Sunday, December 30, 2007
Membaca Djenar, Menonton Djenar
Saya mendatangi Gala Premiere film ini tanpa berharap apa-apa. Saya hanya mendatangi peluncuran sebuah film yang dibuat sahabat saya dan sekaligus pengarang favorit saya. Memang, sebagai pengarang karya seorang Djenar Maesa Ayu sudah tidak perlu diragukan. Meskipun telat memulainya, at the moment I read her first book, suddenly I felt in love with her short stories. Tetapi sebagai sutradara? Wah, saya tidak ingin mempertaruhkan selera untuk seorang sutradara debutan.
Mengikuti menit demi menit alur film ini. Saya mulai menumbuhkan kesukaan saya terhadap film ini. Storytelling-nya yang unik, elaborasi dan eskalasi konflik, perspektifnya, metafor-metafor yang digunakan dan plot twist di ujung film. Semuanya sangat menarik dan membangkitkan minat. Soal cerita (yang saya kira akan jadi keunggulan utama Djenar) meskipun menarik ternyata malah bukan daya tarik utama, karena memang diangkat dari dua cerpen yang sudah diterbitkan sebelumnya. Penonton disuguhi cerita yang sudah mereka tahu lewat bukunya, tapi tetap terpikat untuk menyaksikan kelanjutannya.
Yang paling menarik adalah Djenar menemukan bahasanya filmnya sendiri untuk berkomunikasi dengan penonton. Djenar berhasil menjabarkan premis, logika dan membangun metafor-metafor (serta menerjemahkannya pada penonton) lewat gaya bertutur khasnya sendiri. Menurut saya, hal ini murni hasil kreativitas Djenar dan tidak merujuk atau mengadopsi gaya-gaya tuturan yang sudah ada sebelumnya (terutama di film-film Barat). Bagi saya, menonton film ini persis semenarik membaca buku-buku Djenar.
Memang masih ada ketidaksempurnaan di sana-sini. Pengadeganan tampak masih terbata-bata, beberapa pemain pun tampak kurang menjiwai peranannya. Aktingnya juga agak kurang konsisten seperti Titi Sjuman yang masih suka turun naik eksotismenya. Beberapa pemain vital tampak kurang tepat dengan karakter yang dimainkan. Henidar Amroe misalnya, dia berakting sangat bagus, tetapi sejak awal film dia sudah tampak terlalu tua dan tidak bertambah umur saat semakin tua. Spirit kedivaannya pun kurang muncul, coba kalau Krisdayanti, Kinaryosih atau Titi DJ yang memerankannya, pasti jauh lebih masuk pada karakternya. Yang paling parah sih Arswendo Atmowiloto, duh! Kenapa tidak menggunakan aktor profesional saja sih untuk peran sekecil itu. Dalam soal casting, saya menangkap kesan kalau Djenar ingin memirip-miripkan pemainnya dengan "dirinya". Walaupun hal itu dibantahnya sendiri di akhir cerita.
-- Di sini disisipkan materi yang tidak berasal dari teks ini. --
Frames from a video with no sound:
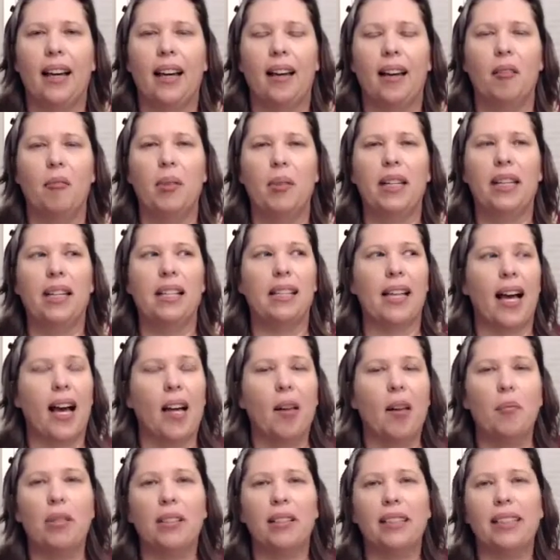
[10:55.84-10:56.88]
because
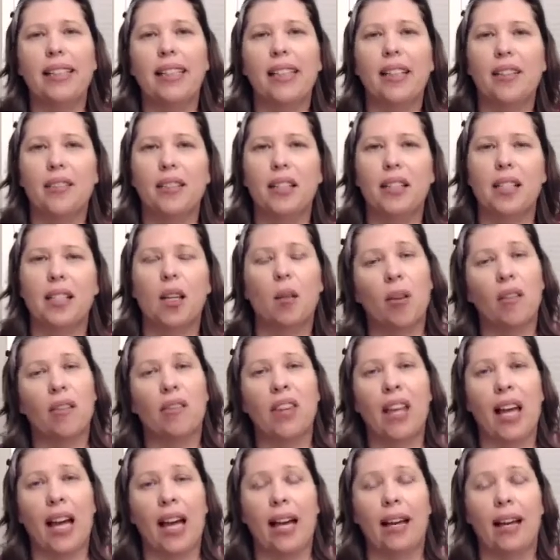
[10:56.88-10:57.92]
I believed some of
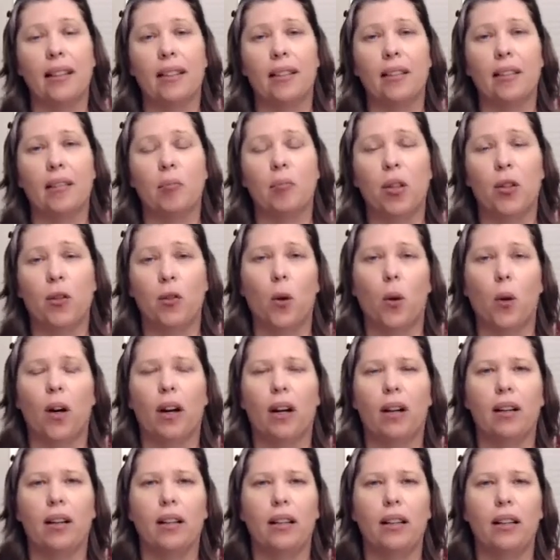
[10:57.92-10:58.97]
that
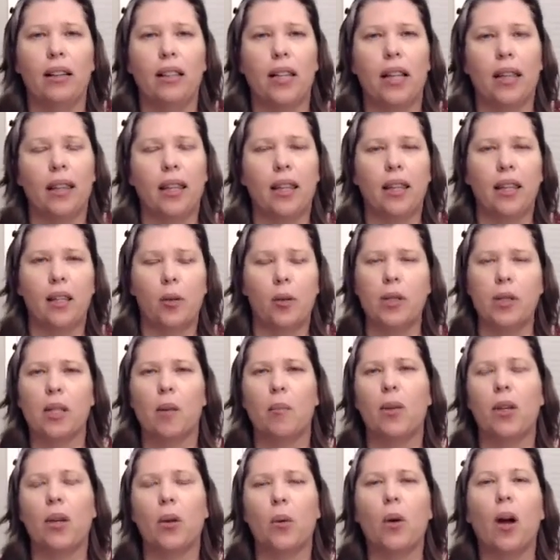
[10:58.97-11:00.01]
before. That there was
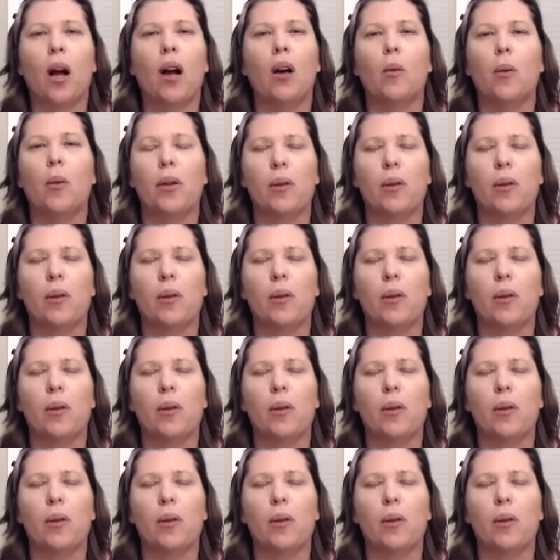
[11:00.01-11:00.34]
something wrong with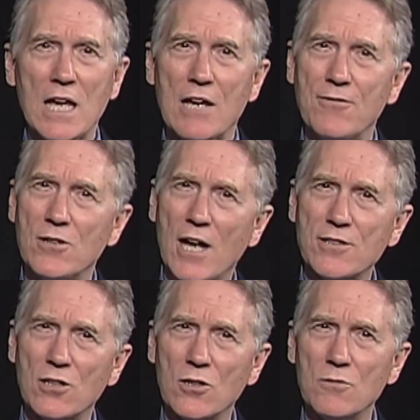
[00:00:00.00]
If you'd like
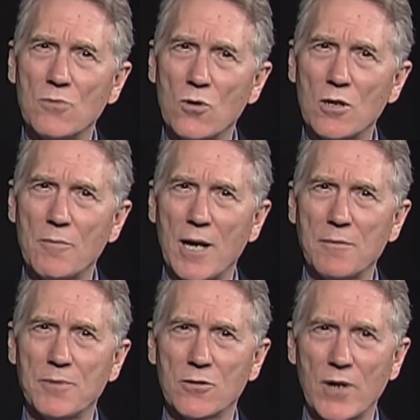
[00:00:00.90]
to learn more
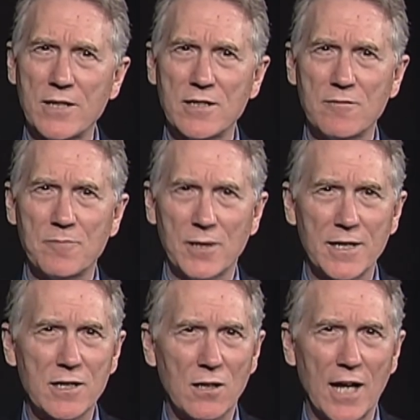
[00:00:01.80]
about progressive
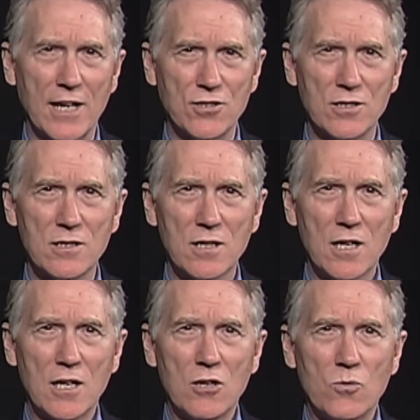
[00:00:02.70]
political action,
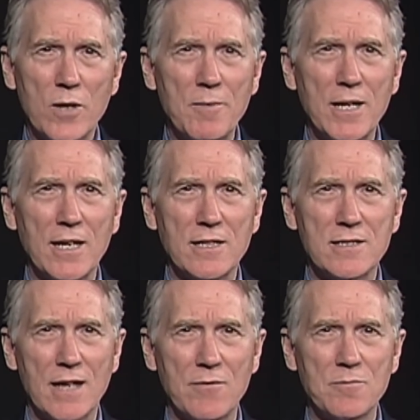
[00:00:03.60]
we meet at
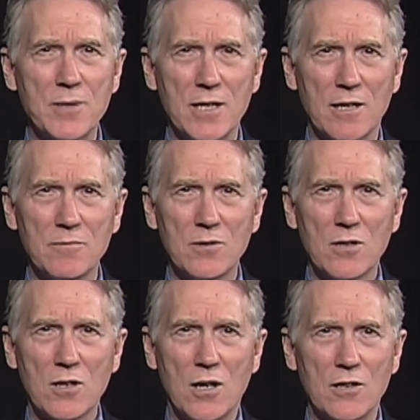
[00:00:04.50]
7 p.m.
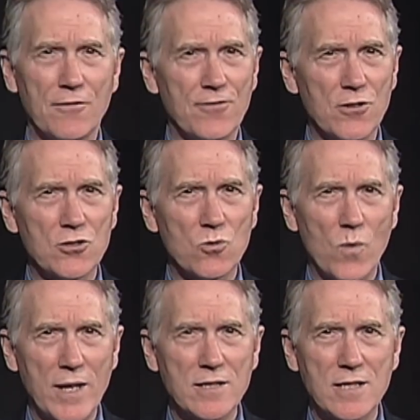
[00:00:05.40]
on the first
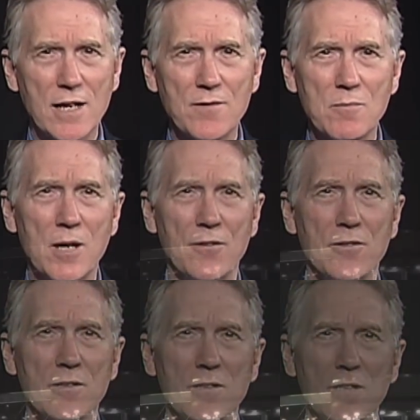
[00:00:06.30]
Wednesday of the month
Semua bisa termaklumkan karena ini memang film independen ber-budget terbatas. Andaikan film ini didukung modal yang kuat, pasti hasilnya akan jauh lebih bagus lagi. Dengan begini saja, saya sudah bisa keluar dari bioskop dengan sangat puas. Sayang sekali, film ini hanya akan diputar di sedikit bioskop saja, jaringan Blitz Megaplex. Jadi untuk kota-kota yang tidak memiliki jaringan Blitz Megaplex, sebaiknya menghubungi Intimasi Production kalau ingin mengadakan special screening.
Seorang sutradara hebat baru saja lahir di negeri kita. Semoga karya-karya besarnya masih akan terus bergulir membanjiri bioskop kita. Semoga semakin banyak kasus Hanung Brahmantyo, Joko Anwar atau Djenar Maesa Ayu di negeri kita. Orang-orang yang mampu memikat kita di dalam bioskop sejak karya pertamanya.